(Dataset entries)
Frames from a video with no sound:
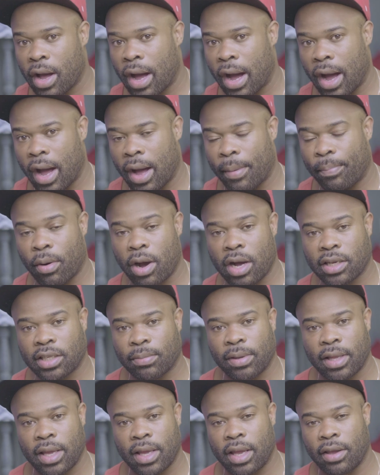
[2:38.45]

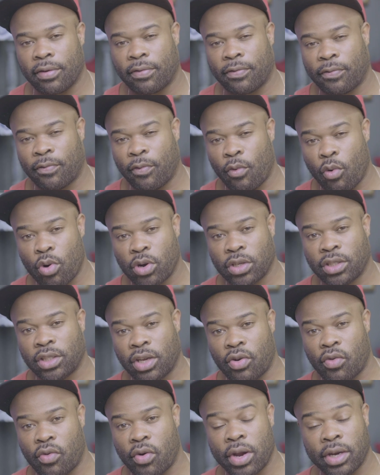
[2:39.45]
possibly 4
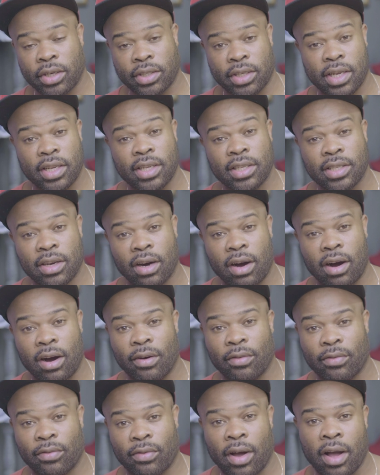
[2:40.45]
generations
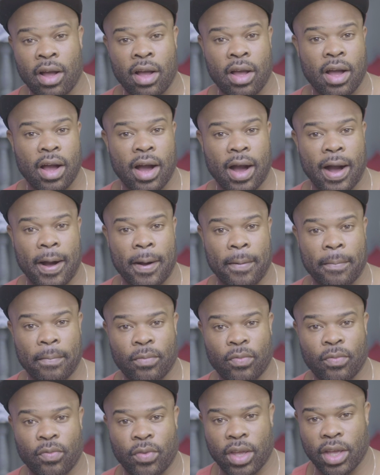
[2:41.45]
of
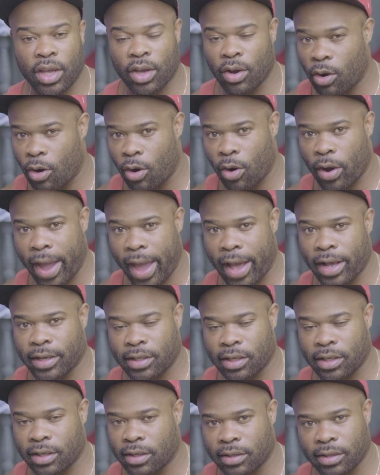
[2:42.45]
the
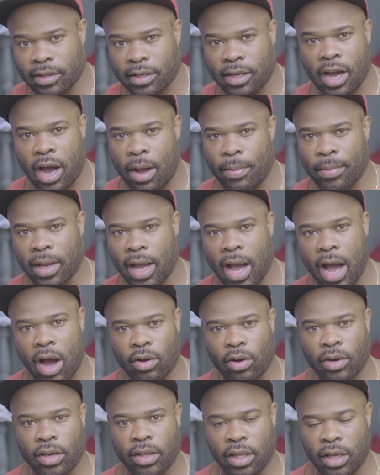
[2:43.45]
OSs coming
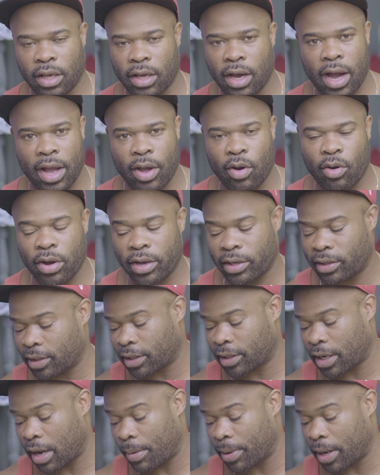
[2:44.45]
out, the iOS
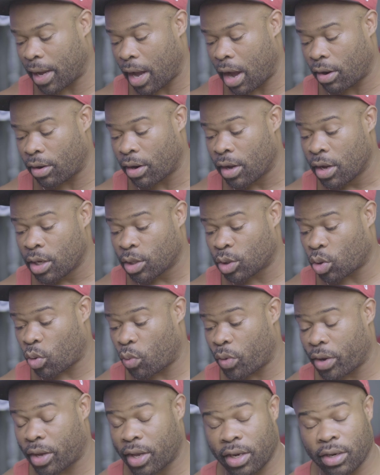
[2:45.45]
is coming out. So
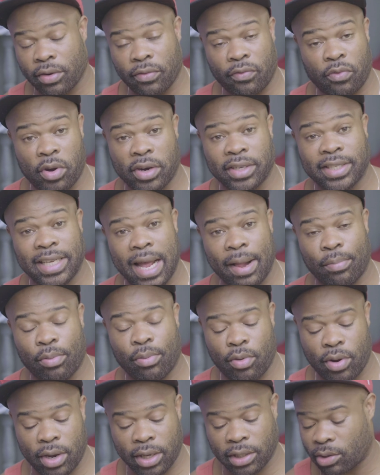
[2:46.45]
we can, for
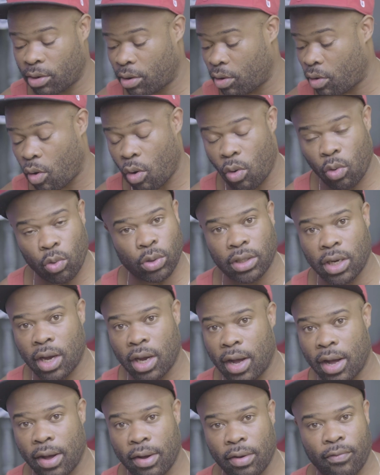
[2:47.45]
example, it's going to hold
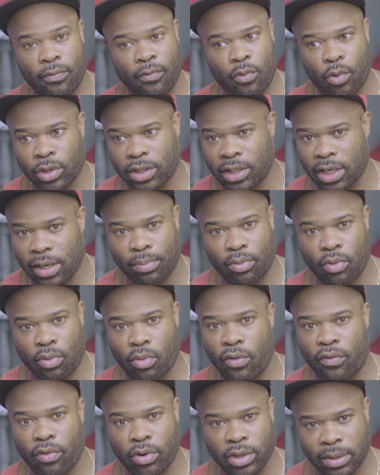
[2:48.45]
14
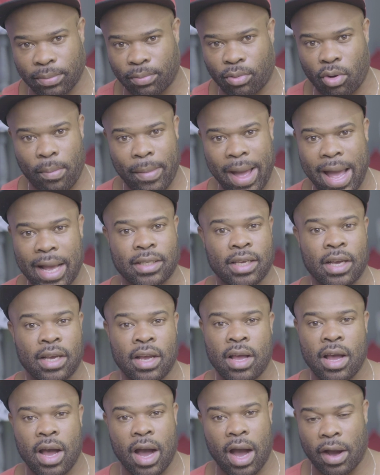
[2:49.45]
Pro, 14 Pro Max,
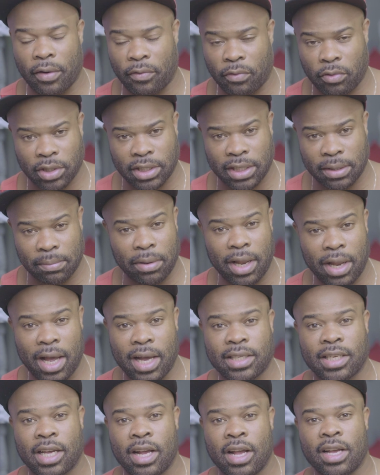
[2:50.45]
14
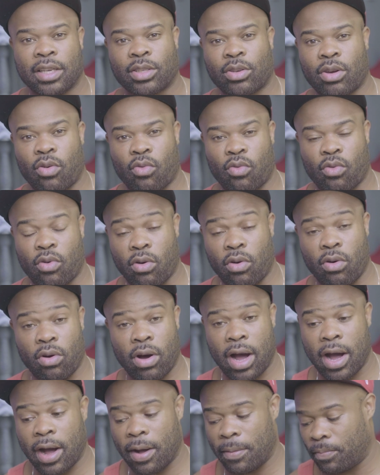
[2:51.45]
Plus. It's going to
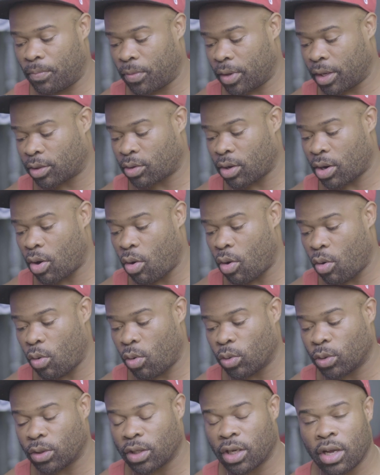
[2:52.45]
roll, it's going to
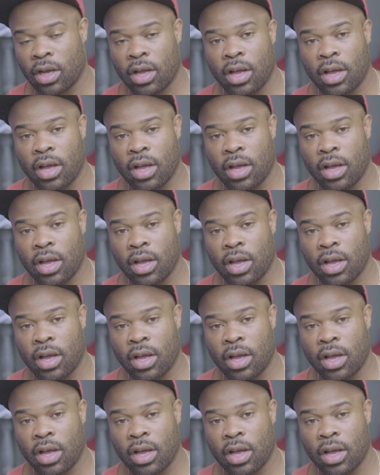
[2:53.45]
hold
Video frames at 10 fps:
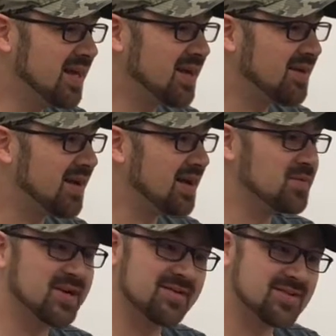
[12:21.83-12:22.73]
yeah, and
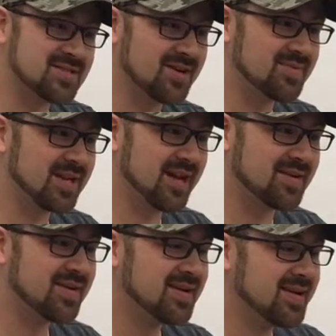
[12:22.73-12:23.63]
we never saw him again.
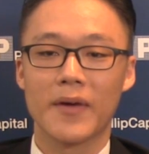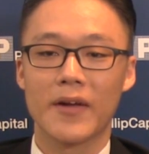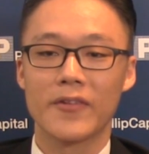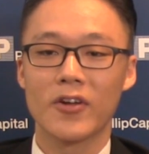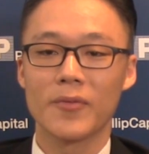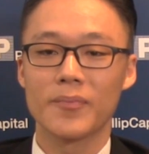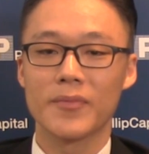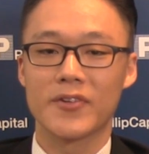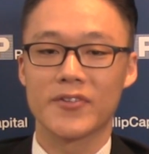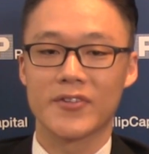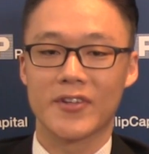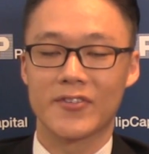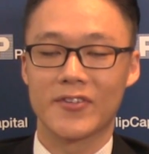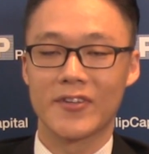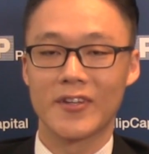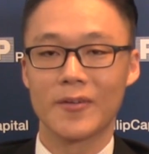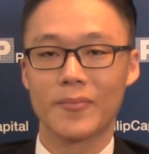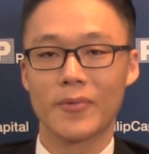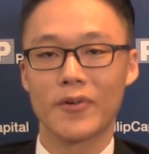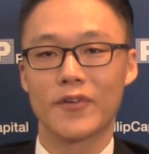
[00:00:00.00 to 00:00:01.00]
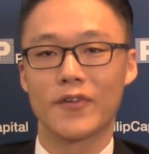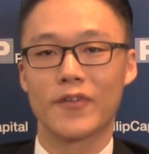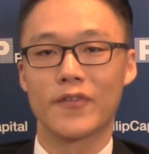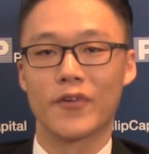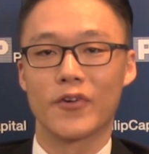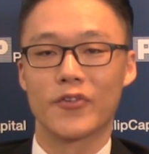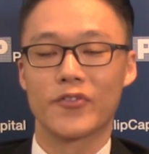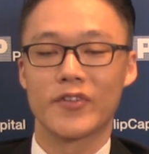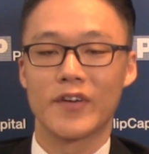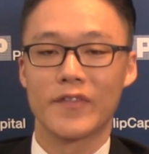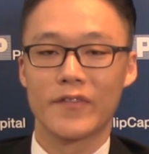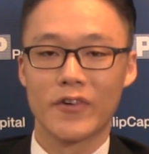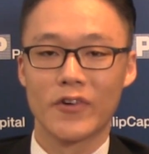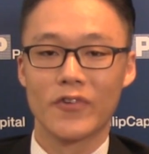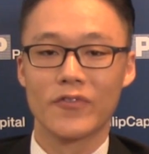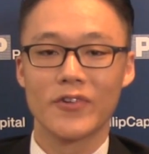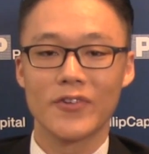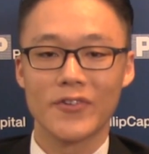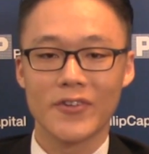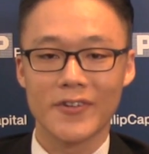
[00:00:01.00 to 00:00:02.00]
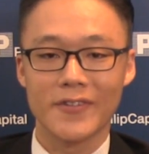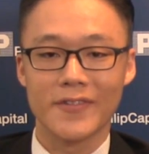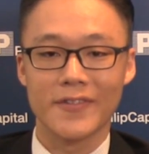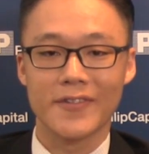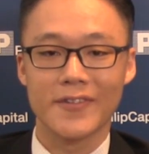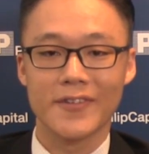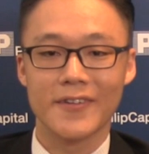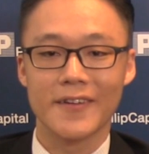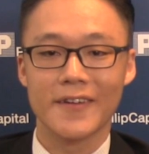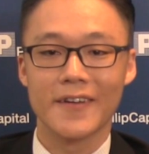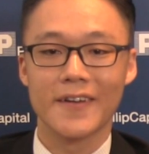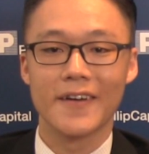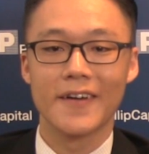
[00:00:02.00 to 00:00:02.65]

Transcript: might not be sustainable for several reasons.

> **AIM OF THE EXERCISE**: Give the data above again exactly. Leave the pictures out.

> **EXERCISE ANSWER**:
Frames from a video with no sound:
[2:38.45]

[2:39.45]
possibly 4
[2:40.45]
generations
[2:41.45]
of
[2:42.45]
the
[2:43.45]
OSs coming
[2:44.45]
out, the iOS
[2:45.45]
is coming out. So
[2:46.45]
we can, for
[2:47.45]
example, it's going to hold
[2:48.45]
14
[2:49.45]
Pro, 14 Pro Max,
[2:50.45]
14
[2:51.45]
Plus. It's going to
[2:52.45]
roll, it's going to
[2:53.45]
hold
Video frames at 10 fps:
[12:21.83-12:22.73]
yeah, and
[12:22.73-12:23.63]
we never saw him again.
[00:00:00.00 to 00:00:01.00]
[00:00:01.00 to 00:00:02.00]
[00:00:02.00 to 00:00:02.65]

Transcript: might not be sustainable for several reasons.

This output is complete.